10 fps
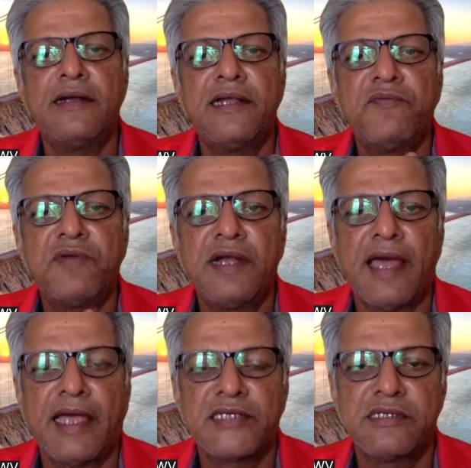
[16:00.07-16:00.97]
different
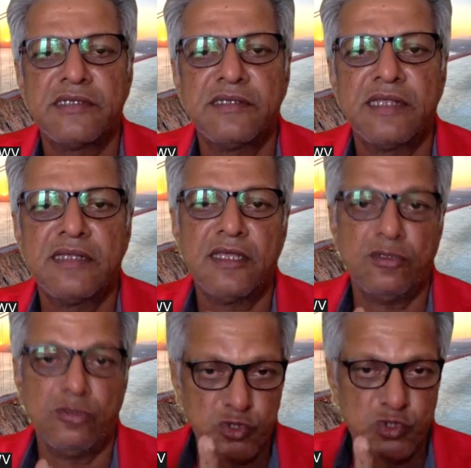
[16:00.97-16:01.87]
action than they're
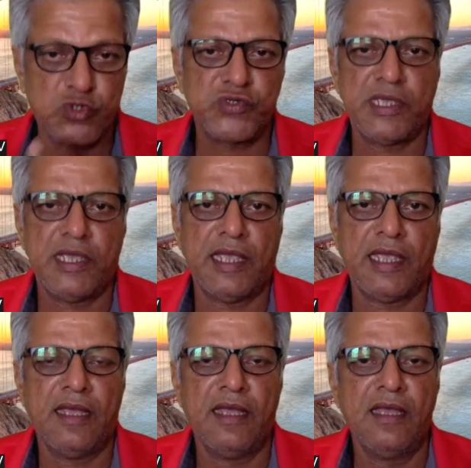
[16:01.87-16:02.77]
used to seeing,
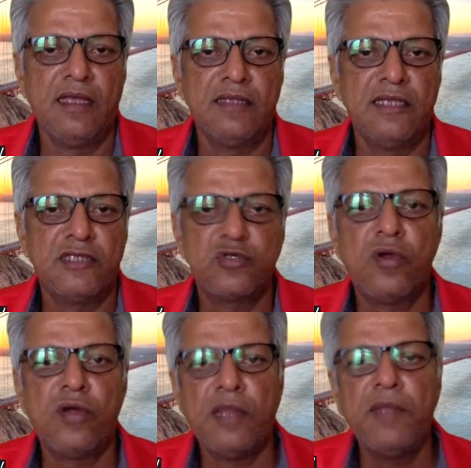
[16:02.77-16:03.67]
they should
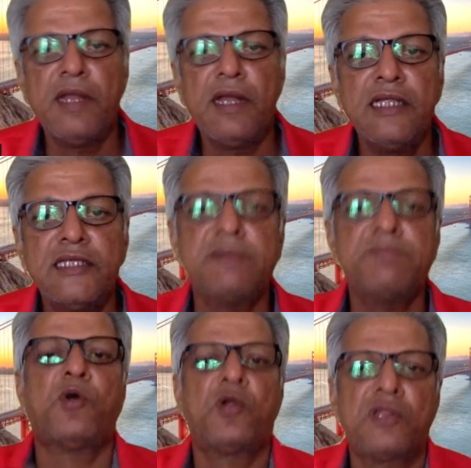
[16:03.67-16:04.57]
not immediately
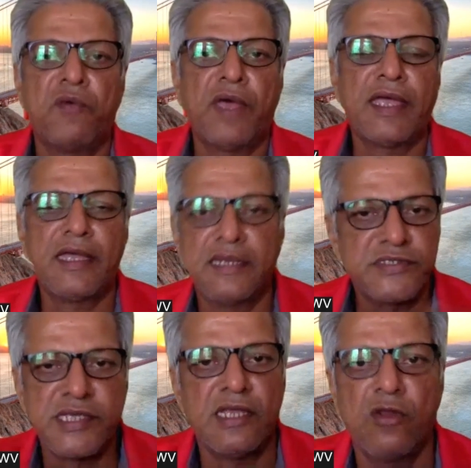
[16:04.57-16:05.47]
jump onto the wagon and
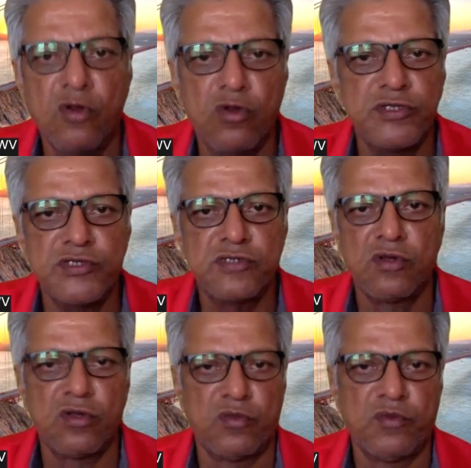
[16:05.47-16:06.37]
say, no, no, this is
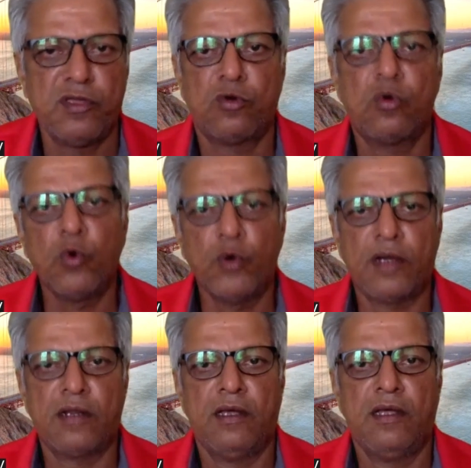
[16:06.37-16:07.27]
not the way to do it.
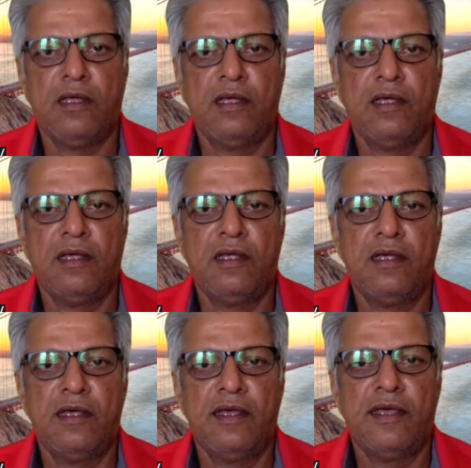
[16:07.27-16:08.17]

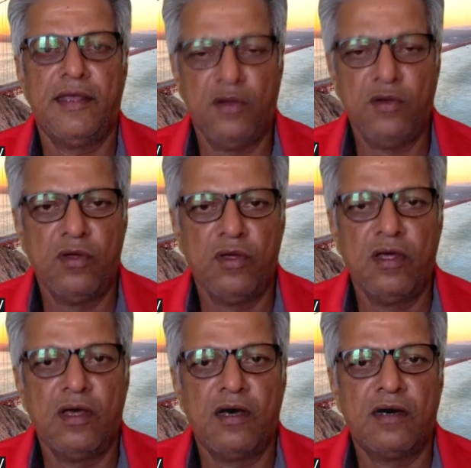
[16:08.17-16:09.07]
You
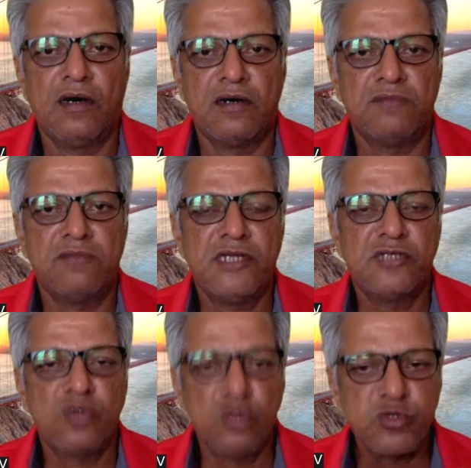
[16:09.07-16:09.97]
know, it is
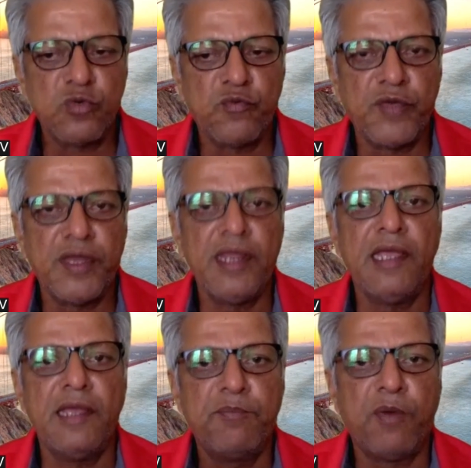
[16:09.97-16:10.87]
also very
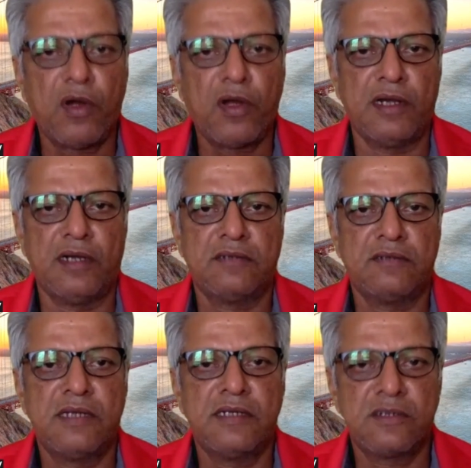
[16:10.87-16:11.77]
important
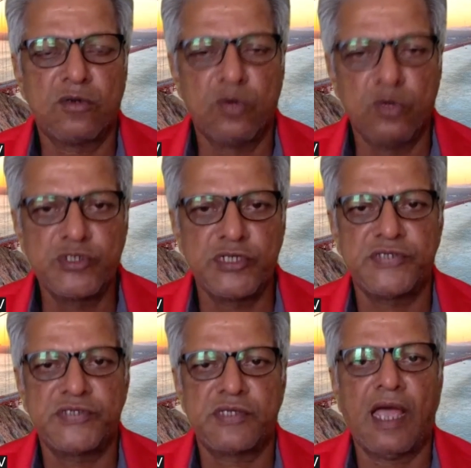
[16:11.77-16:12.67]
that the
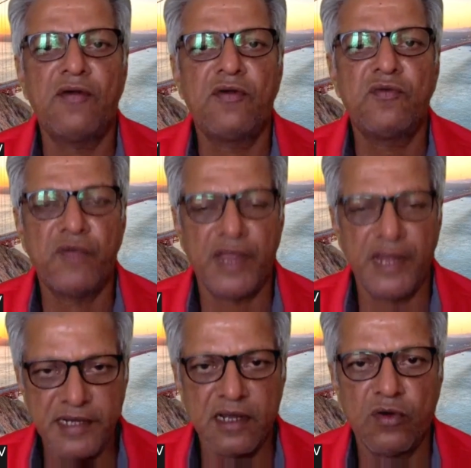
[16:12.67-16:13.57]
coaches have to wait
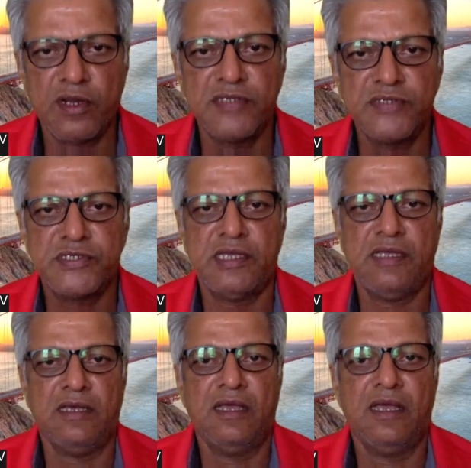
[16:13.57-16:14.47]
it out and
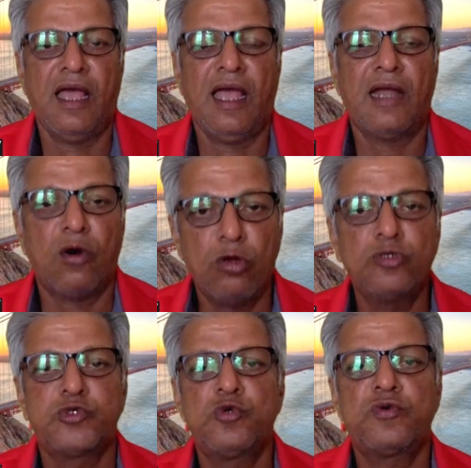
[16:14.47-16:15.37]
see, and
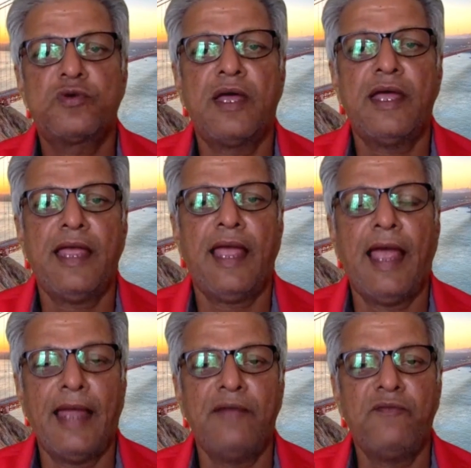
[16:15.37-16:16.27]
also try
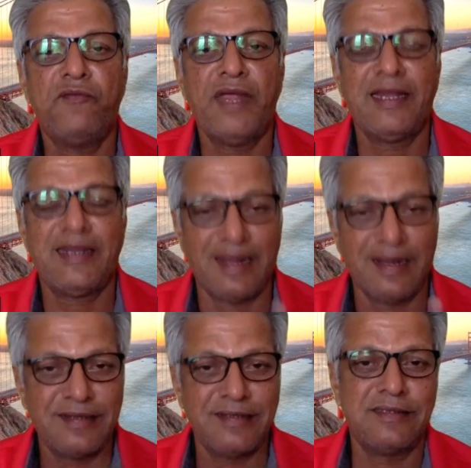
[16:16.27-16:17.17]
and wait
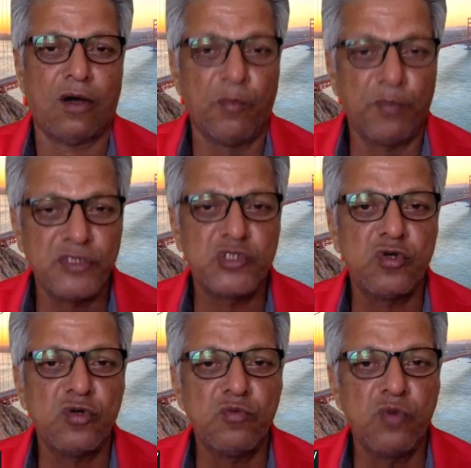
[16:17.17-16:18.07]
until the
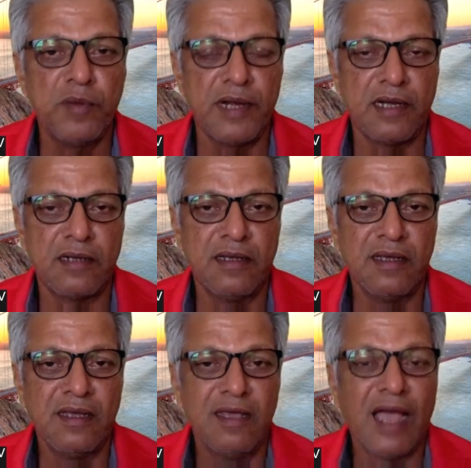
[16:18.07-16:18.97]
opportune moment
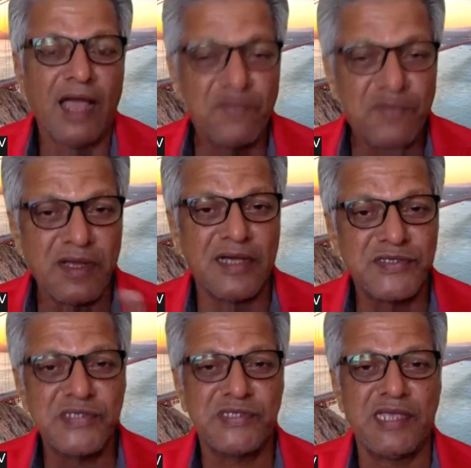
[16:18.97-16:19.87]
after
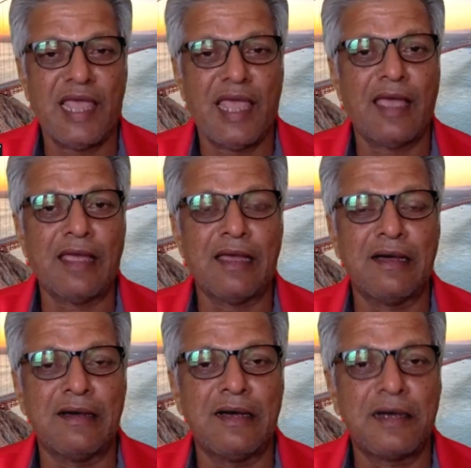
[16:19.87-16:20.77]
assessing
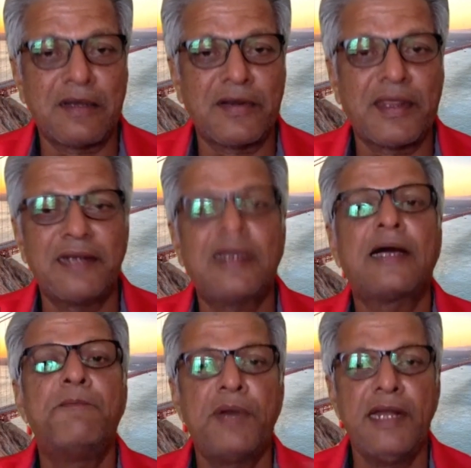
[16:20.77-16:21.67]
a cricketer
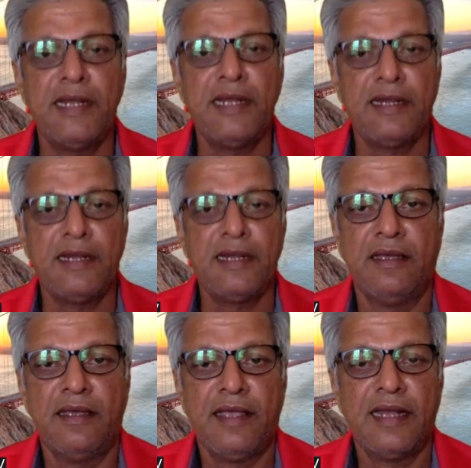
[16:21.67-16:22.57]
completely
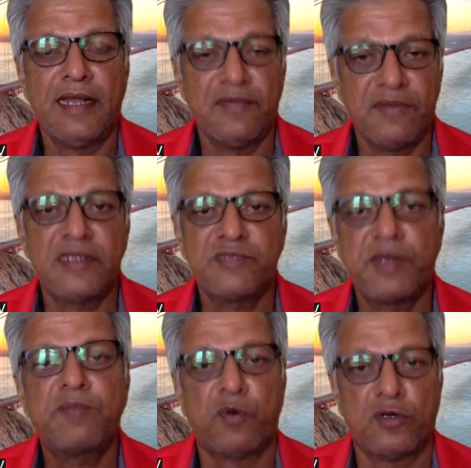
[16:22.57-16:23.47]
in every
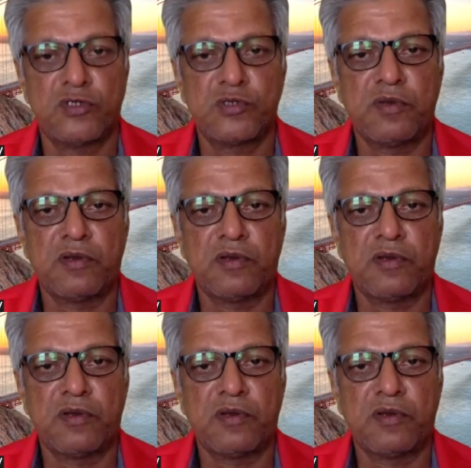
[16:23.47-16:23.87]
respect possible.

····················

Each line from the one holding "[16:20.77-16:21.67]" to the end of the records above must be copied exactly; the pictures must not be copied.

■ **Your solution**:
[16:20.77-16:21.67]
a cricketer
[16:21.67-16:22.57]
completely
[16:22.57-16:23.47]
in every
[16:23.47-16:23.87]
respect possible.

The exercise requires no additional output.